Pylon Sizes, Insulating a Pole Barn, and Plastic for Drainage

This week the Pole Barn Guru answers reader questions about concrete pylon sizes, how to best finish and insulate an existing structure, and the best plastic for drainage.

DEAR POLE BARN GURU: What size do the concrete pylons need to be for a 24×36 building with an 11’ roof peak to be used for storage. No footer, just the basic building with 6”x6” posts. JAMES in VERSAILLES

DEAR JAMES: This information should have been clearly indicated on engineer sealed plans you are using for construction. Actual required depth, diameter and amount of concrete required to prevent settling, uplift and overturning is carefully calculated by your building’s engineer, once all factors can be considered. These include, but are not limited to: soil strength at your site, building wall height, roof slope, weight of building itself, snow load, wind speed and wind exposure, seismic considerations, whether building is fully or partially enclosed or is ‘open’, as well as spacing of columns. In most cases, I would expect to see an engineered design of roughly 40 inches in depth, 18 inches in diameter, with a minimum of 18 inches depth of concrete in bottom of hole (a bottom collar) and base of column held up eight inches from bottom of hole. A steel uplift plate is typically placed on columns in concreted area to prevent uplift. All of these factors as well as typical suggestions above should be fully reviewed and sealed by your building’s engineer prior to your moving forward.

 

DEAR POLE BARN GURU: I’ve been reading through Mike’s information regarding post frame construction.

My wife and I moved into my parent’s old house, and would like to finish the inside of the pole barn that my father built 4 years ago. The trusses have a BCLL of 10 lbs. There’s single bubble between the purlins and metal, so the underside of the roof is always dry. We’d like to insulate the barn, but there is no housewrap (Tyvek) on the walls. My wife works and I’m disabled, so we don’t have very much extra money to spend. I’m physically not able to remove the metal on the walls and install housewrap. We can’t afford to hire someone to do this. We also can’t afford to have an insulation company spray foam the walls which would solve our problem. My father left about 60 new sheets of EPS foam board, and 50 – 60 new rolls of unfaced fiberglass insulation in the barn. Instead of taking the metal off the walls, would it be possible to wrap the interior of the walls in housewrap? It would be on the inside of the wall girts and wrap around the inside of the post. Would this prevent condensation from forming in the walls? Would it do any good to cut the EPS foam board and put it between the wall girts and fill all the edges of the EPS board with spray foam? I’m trying to come up with a practical solution to the problem, and was hoping Mike could help. I don’t want to ruin the fiberglass insulation, or the EPS foam board. I read one of Mike’s post about his wife being in a motorcycle accident and is now a paraplegic. I was driving home from work 19 years ago, and a big truck hit my car in the driver’s door. I was lucky to survive and was in a wheelchair for over 10 years. I still have the desire to do stuff out in the garage, but am very limited to what I can actually do. You never know what your future holds. Let me know if Mike has any possible solutions. I would appreciate it. GREG

DEAR GREG: Thank you very much for being a loyal reader.

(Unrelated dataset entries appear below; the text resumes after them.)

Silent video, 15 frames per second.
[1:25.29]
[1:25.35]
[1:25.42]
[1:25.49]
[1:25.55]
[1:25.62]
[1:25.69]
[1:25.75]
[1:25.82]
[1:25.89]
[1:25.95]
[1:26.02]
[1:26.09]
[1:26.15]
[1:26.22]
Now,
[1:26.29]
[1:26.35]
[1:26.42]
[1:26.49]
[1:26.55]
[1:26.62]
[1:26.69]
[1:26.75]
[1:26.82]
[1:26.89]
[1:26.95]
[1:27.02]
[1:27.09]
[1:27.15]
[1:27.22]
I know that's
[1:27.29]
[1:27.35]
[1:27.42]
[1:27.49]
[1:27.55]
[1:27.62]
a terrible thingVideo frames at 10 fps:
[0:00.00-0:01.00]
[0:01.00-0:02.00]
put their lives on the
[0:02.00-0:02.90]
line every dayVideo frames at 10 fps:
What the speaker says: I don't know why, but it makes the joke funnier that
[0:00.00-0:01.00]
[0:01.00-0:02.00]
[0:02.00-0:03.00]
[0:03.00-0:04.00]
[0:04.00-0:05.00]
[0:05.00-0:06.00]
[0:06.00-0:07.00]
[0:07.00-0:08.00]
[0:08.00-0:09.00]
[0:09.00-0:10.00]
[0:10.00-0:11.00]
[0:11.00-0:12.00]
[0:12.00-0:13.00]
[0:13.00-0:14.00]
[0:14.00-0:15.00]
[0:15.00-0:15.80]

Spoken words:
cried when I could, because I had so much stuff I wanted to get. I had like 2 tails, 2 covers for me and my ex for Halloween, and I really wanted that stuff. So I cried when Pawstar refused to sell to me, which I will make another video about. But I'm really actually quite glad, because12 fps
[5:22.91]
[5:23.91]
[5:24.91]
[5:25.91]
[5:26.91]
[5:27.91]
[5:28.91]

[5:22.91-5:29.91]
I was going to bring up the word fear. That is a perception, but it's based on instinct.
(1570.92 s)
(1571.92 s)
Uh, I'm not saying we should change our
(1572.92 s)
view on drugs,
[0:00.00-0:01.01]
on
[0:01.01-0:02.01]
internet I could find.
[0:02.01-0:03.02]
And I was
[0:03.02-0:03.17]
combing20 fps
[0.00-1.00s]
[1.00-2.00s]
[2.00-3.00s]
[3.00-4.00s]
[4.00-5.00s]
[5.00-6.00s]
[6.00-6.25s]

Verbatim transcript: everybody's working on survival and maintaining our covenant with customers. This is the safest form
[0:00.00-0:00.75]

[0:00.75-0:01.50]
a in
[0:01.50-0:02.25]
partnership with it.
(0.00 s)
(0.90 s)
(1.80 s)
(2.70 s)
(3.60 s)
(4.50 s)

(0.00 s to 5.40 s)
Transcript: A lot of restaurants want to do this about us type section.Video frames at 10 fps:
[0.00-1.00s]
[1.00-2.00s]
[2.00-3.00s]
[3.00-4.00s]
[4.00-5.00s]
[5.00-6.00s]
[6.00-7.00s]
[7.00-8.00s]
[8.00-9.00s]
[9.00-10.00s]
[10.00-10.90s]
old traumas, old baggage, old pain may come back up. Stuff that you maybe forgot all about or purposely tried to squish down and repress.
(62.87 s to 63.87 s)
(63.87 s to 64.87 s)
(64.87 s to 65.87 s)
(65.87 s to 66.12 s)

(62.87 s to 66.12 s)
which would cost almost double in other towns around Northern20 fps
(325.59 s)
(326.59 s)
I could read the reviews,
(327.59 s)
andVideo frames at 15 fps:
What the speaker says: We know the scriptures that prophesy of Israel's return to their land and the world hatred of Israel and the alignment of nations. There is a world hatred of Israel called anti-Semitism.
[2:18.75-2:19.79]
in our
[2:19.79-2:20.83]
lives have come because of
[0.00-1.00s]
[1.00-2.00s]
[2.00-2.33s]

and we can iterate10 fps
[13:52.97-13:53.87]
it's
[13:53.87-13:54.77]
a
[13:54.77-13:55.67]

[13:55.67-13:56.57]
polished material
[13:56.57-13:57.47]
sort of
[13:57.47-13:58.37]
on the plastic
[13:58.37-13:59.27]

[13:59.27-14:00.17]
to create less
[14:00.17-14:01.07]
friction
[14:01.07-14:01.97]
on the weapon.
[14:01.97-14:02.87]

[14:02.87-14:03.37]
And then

Best possible solution would be to resell the EPS and the fiberglass and put those funds towards two inches of closed cell spray foam.

Trying to cut foam board and completely air seal it would be lots of labor and impossible to achieve. A Weather Resistant Barrier (Tyvek or similar) on the inside of the wall would either trap moisture in the wall or have it passing through into your interior without solving condensation against your wall steel. Chances are you would end up with some damp fiberglass over time.

 

DEAR POLE BARN GURU: I am considering using 6 mil plastic sheeting about 5 feet wide from the bottom of the outside wall to drain any rainwater away from the building.  Do you know of any issues this might present? RON in WINSTON

DEAR RON: If I was going to do this I would use 15mil black plastic as 6mil will just not hold up over time. I would seal it to my building’s pressure preservative treated splash plank and make sure to have ground sloping away from my building beneath plastic minimum of 5% (three inches in five feet).